Activity - What you should end up with is an exact copy of the lines from the one holding "The speaker talks in Chinese." through the last line of the entries below, both included, and nothing else; leave every picture out.

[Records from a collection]
# # # #

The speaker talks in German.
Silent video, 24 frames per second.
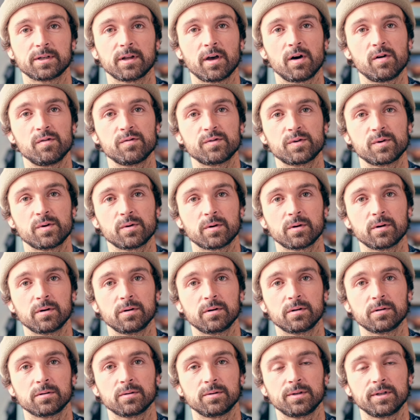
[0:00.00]
drauf
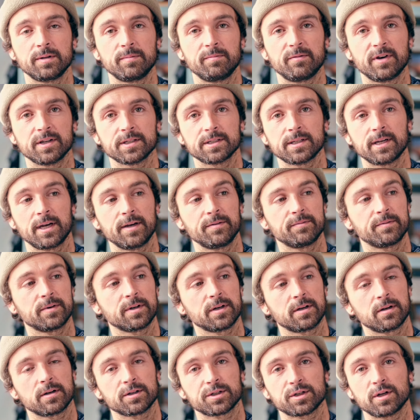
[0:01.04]
gucken und im Wasser
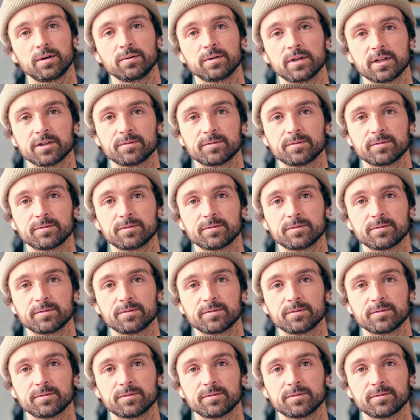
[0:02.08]
einfach schauen,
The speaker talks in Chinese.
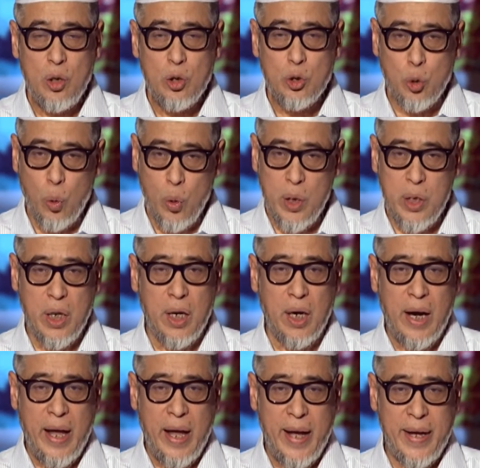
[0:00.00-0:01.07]
从何而
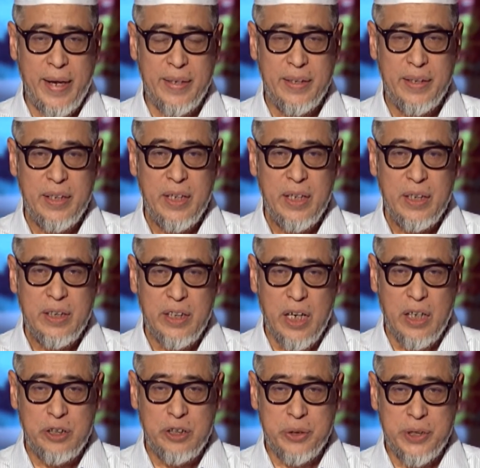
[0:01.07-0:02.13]
来，
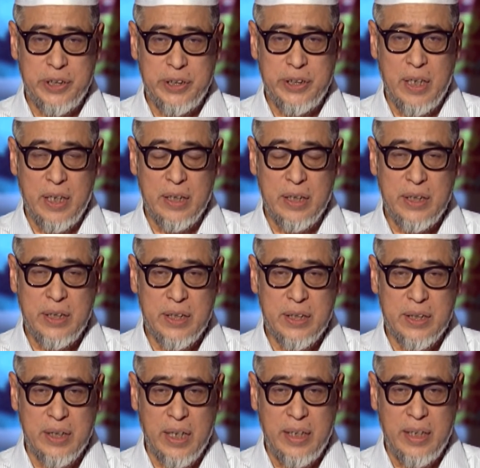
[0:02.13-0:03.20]
也就是讲伊
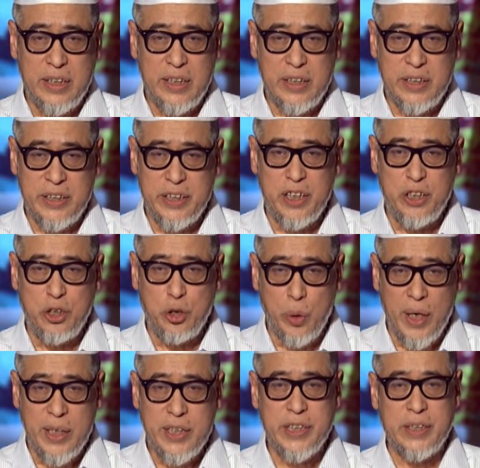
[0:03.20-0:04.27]
斯兰的信
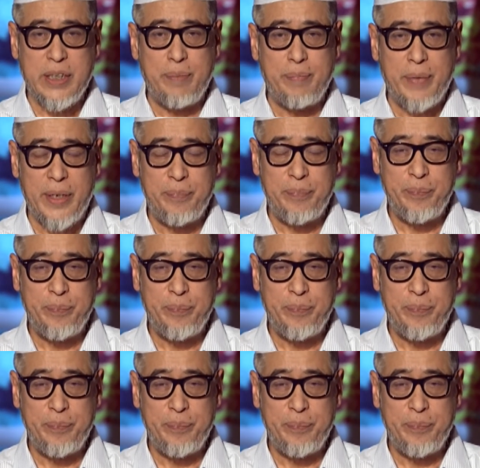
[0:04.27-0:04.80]
源是什么。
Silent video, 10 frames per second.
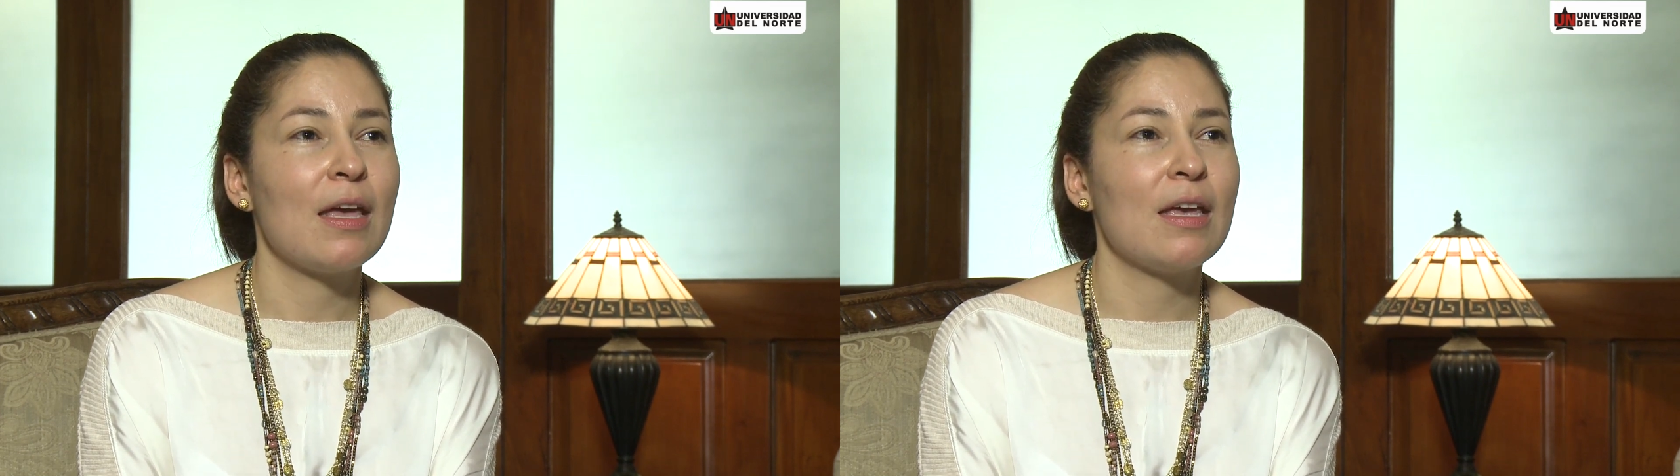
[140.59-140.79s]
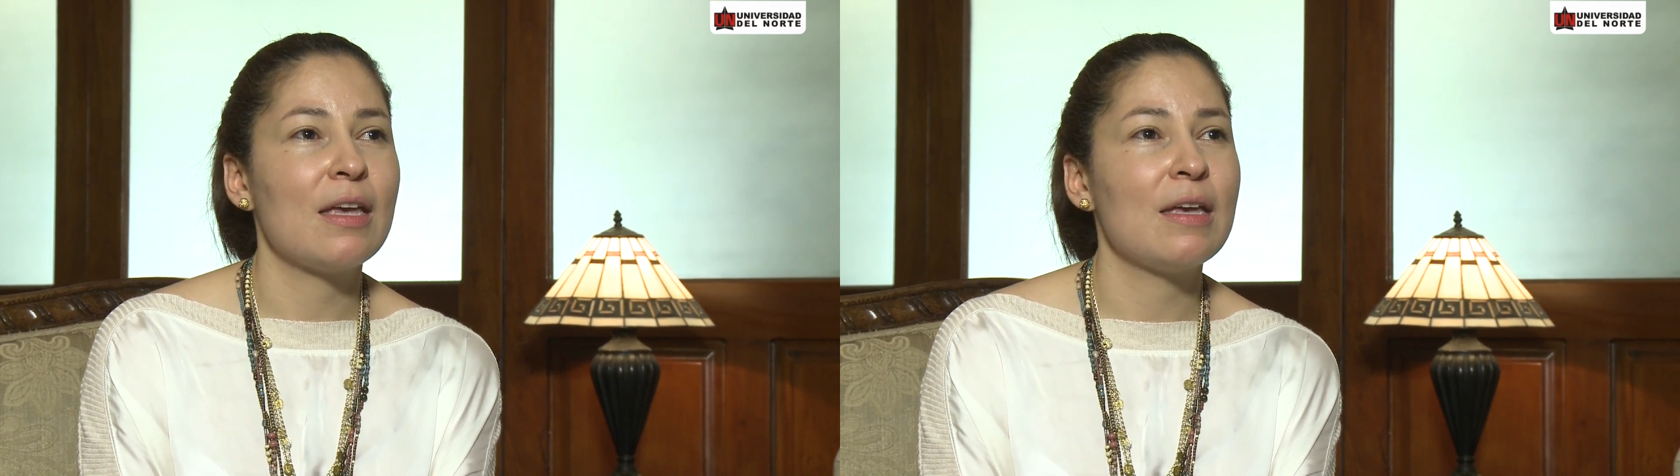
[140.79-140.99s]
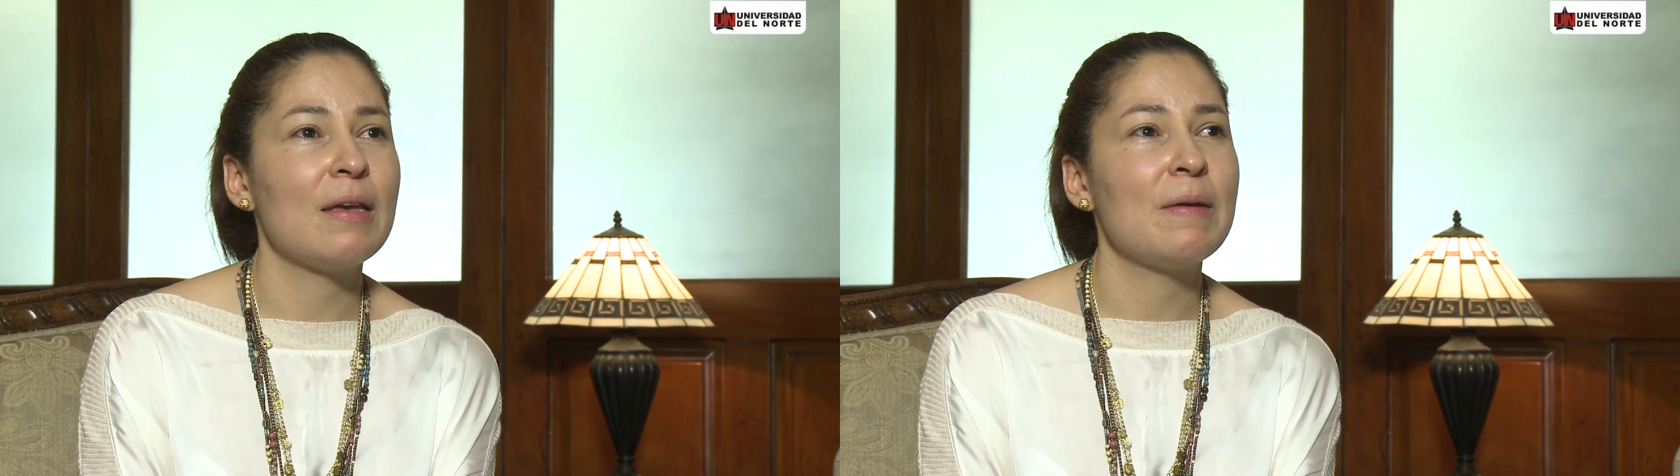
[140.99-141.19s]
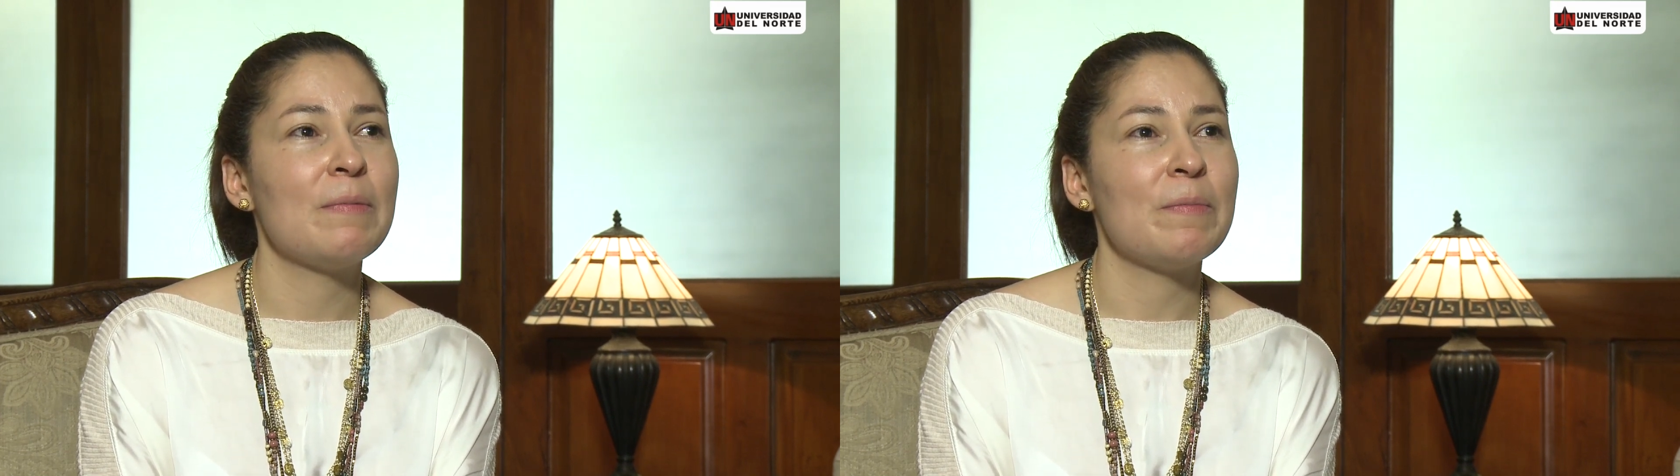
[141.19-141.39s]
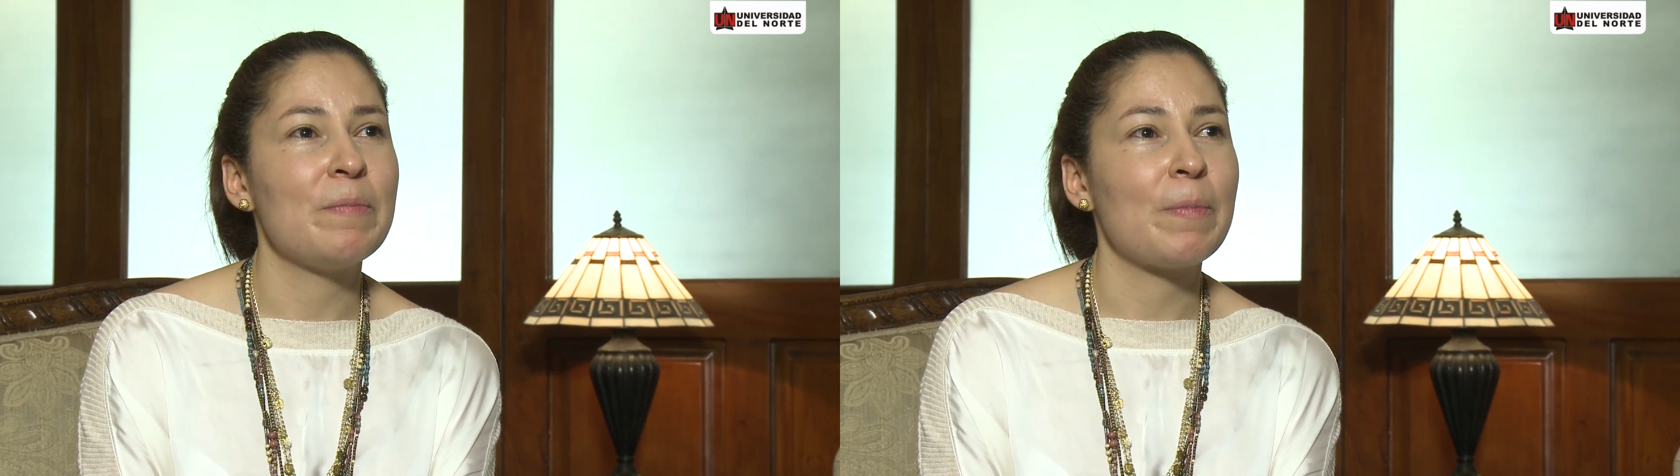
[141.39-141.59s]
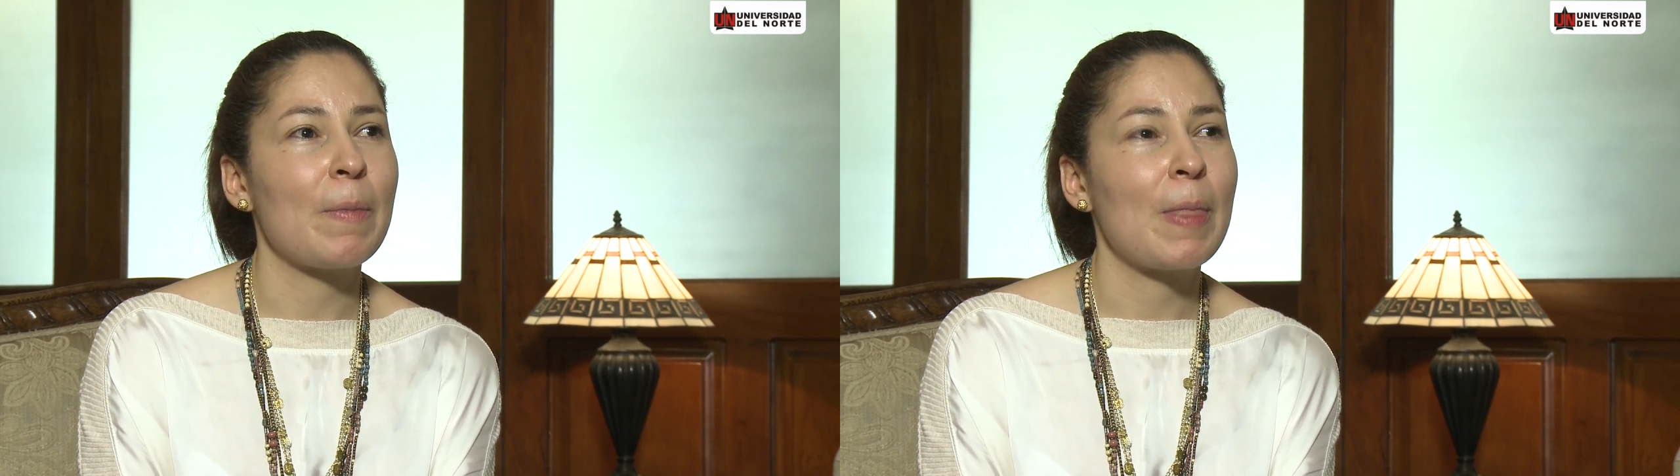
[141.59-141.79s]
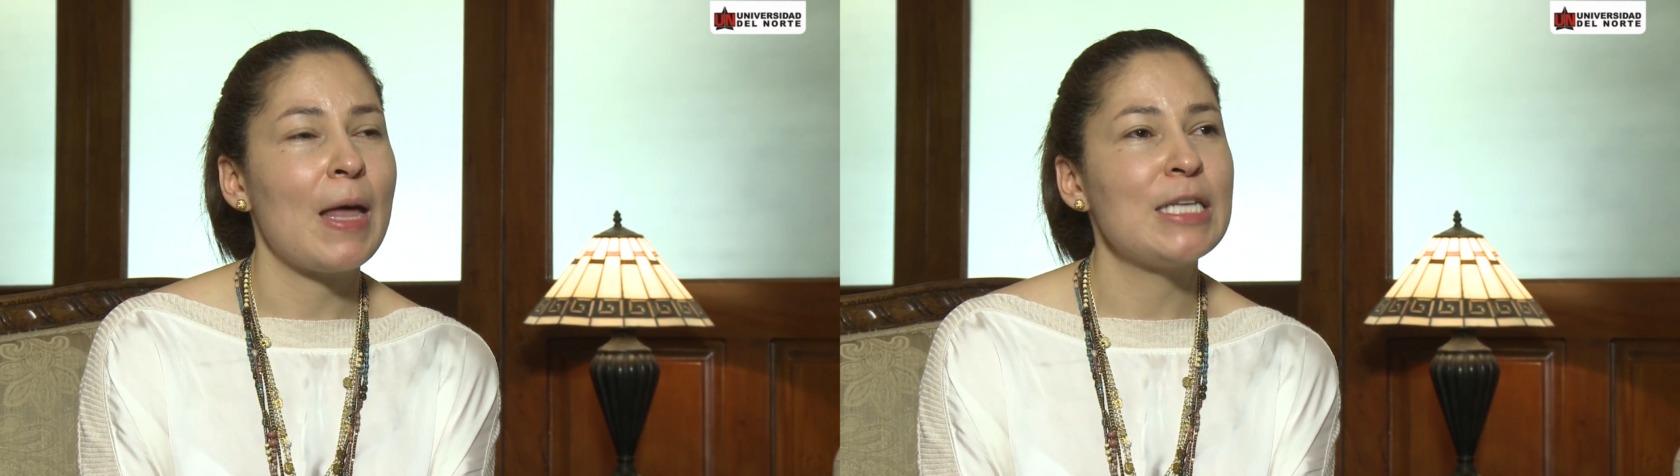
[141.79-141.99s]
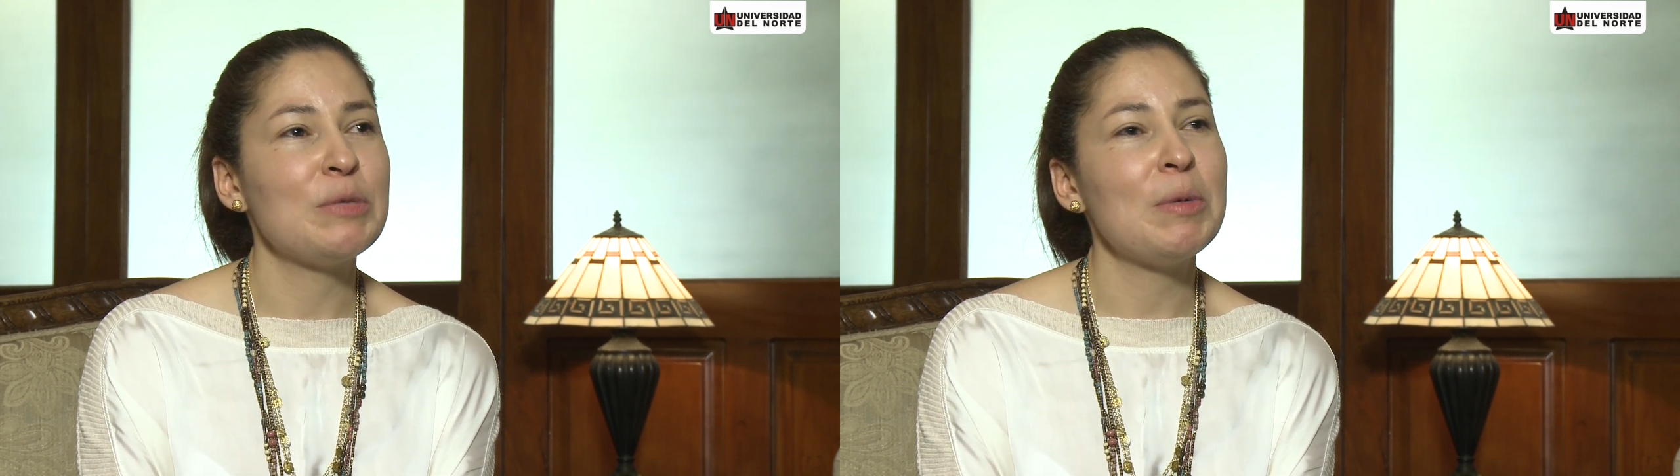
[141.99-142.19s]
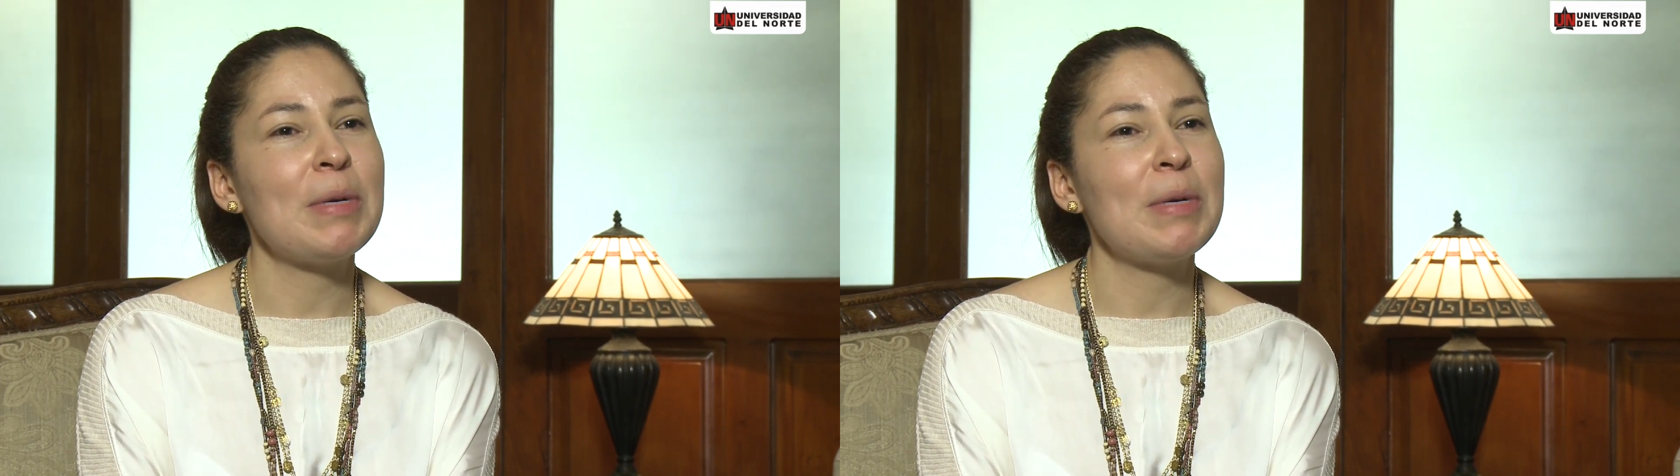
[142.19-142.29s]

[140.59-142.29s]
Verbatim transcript: Em, allí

# # # #

Result of the task -
The speaker talks in Chinese.
[0:00.00-0:01.07]
从何而
[0:01.07-0:02.13]
来，
[0:02.13-0:03.20]
也就是讲伊
[0:03.20-0:04.27]
斯兰的信
[0:04.27-0:04.80]
源是什么。
Silent video, 10 frames per second.
[140.59-140.79s]
[140.79-140.99s]
[140.99-141.19s]
[141.19-141.39s]
[141.39-141.59s]
[141.59-141.79s]
[141.79-141.99s]
[141.99-142.19s]
[142.19-142.29s]

[140.59-142.29s]
Verbatim transcript: Em, allí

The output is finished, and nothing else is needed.